Problem to work on
Where the line containing "[29:25.96-29:26.96]" appears in the records below, begin there and repeat each line exactly through the final one, dropping all pictures.

══ Material shown

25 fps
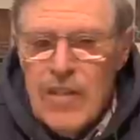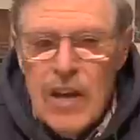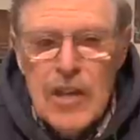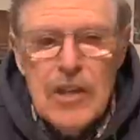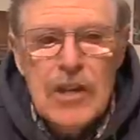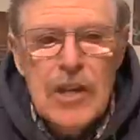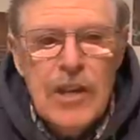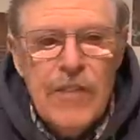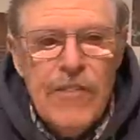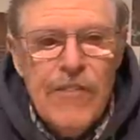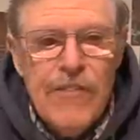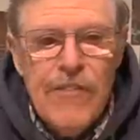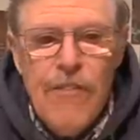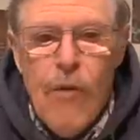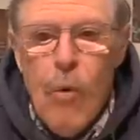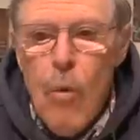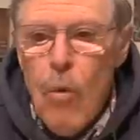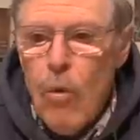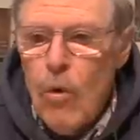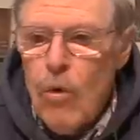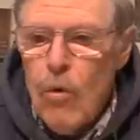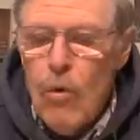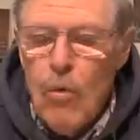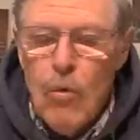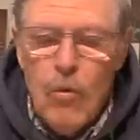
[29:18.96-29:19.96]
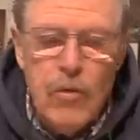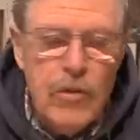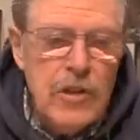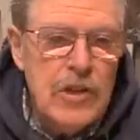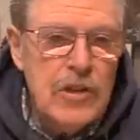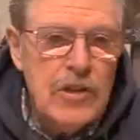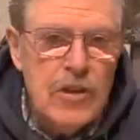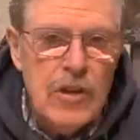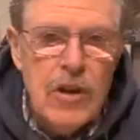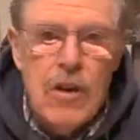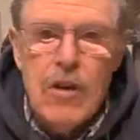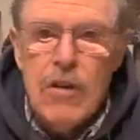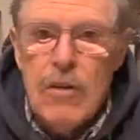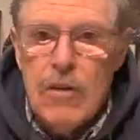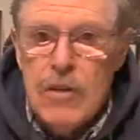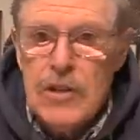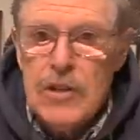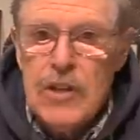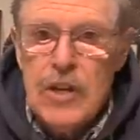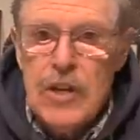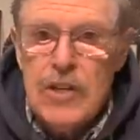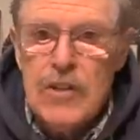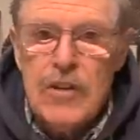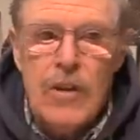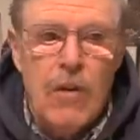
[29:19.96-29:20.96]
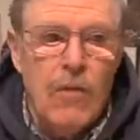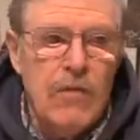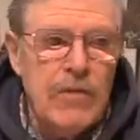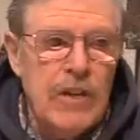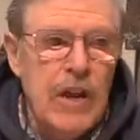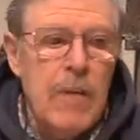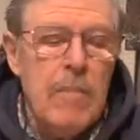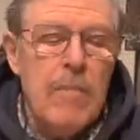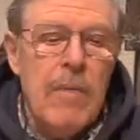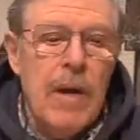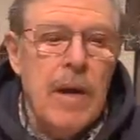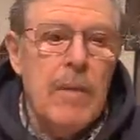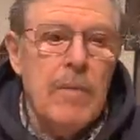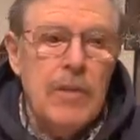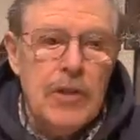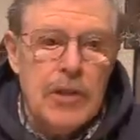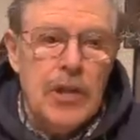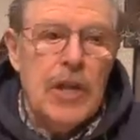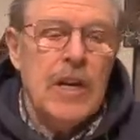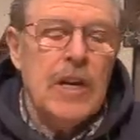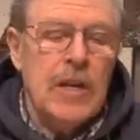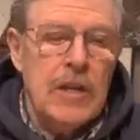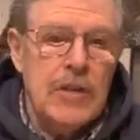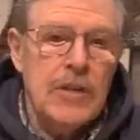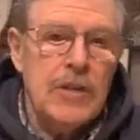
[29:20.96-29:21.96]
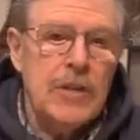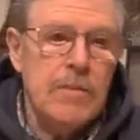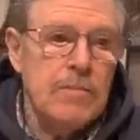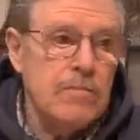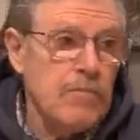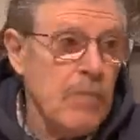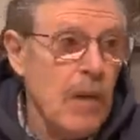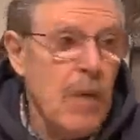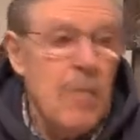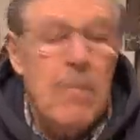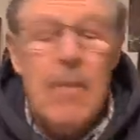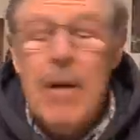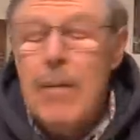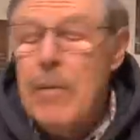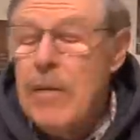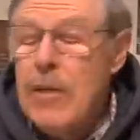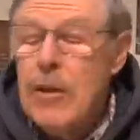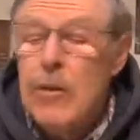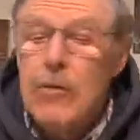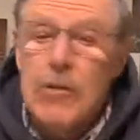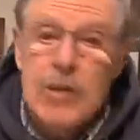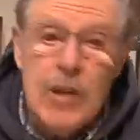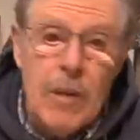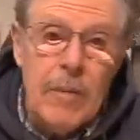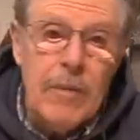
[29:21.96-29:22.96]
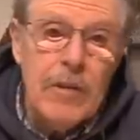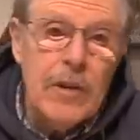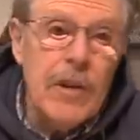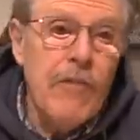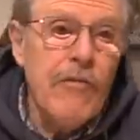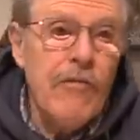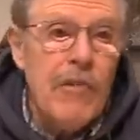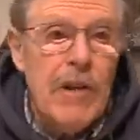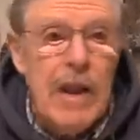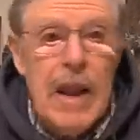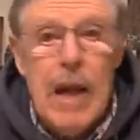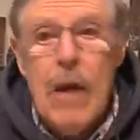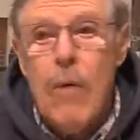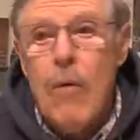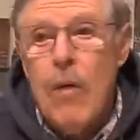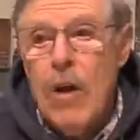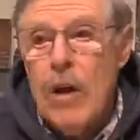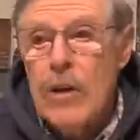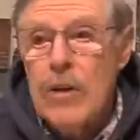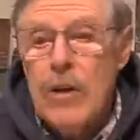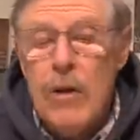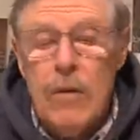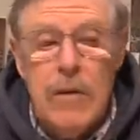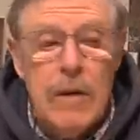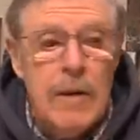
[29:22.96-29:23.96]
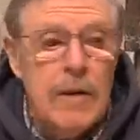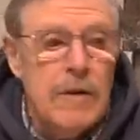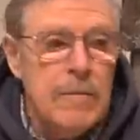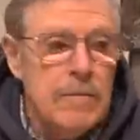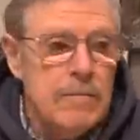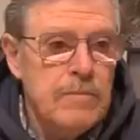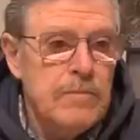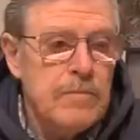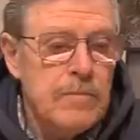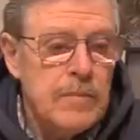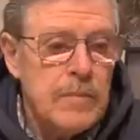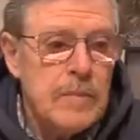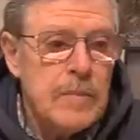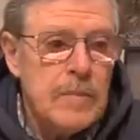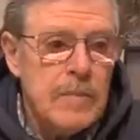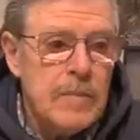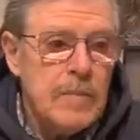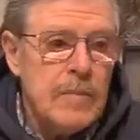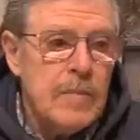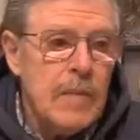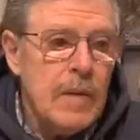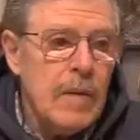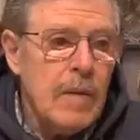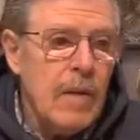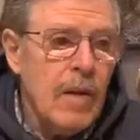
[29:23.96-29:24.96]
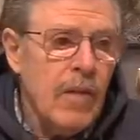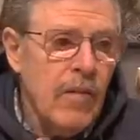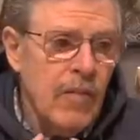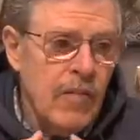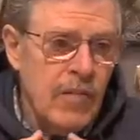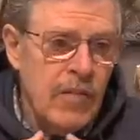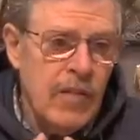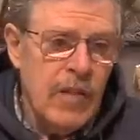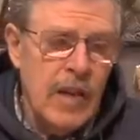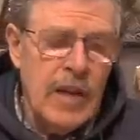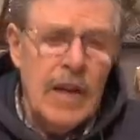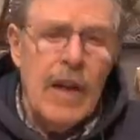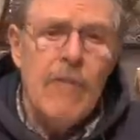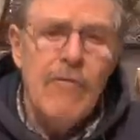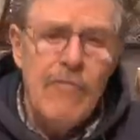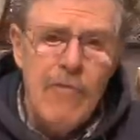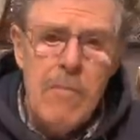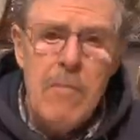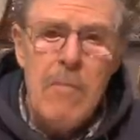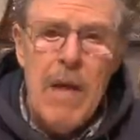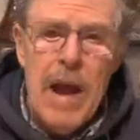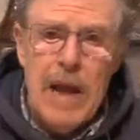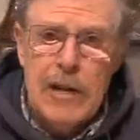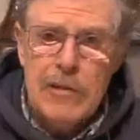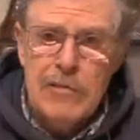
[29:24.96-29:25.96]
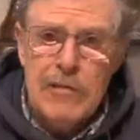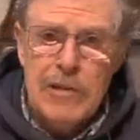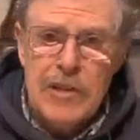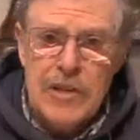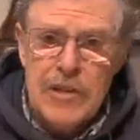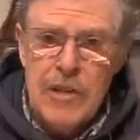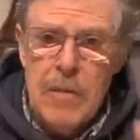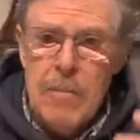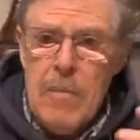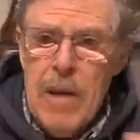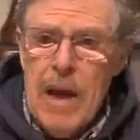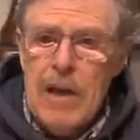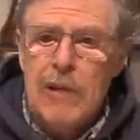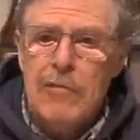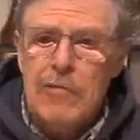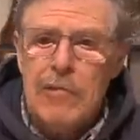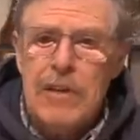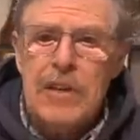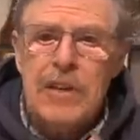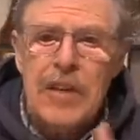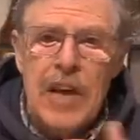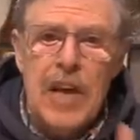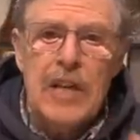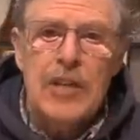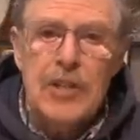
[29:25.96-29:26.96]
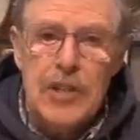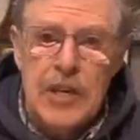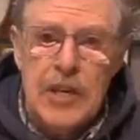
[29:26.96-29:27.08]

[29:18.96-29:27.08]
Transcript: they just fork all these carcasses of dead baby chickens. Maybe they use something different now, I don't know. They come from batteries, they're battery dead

════

Solution to this exercise
[29:25.96-29:26.96]
[29:26.96-29:27.08]

[29:18.96-29:27.08]
Transcript: they just fork all these carcasses of dead baby chickens. Maybe they use something different now, I don't know. They come from batteries, they're battery dead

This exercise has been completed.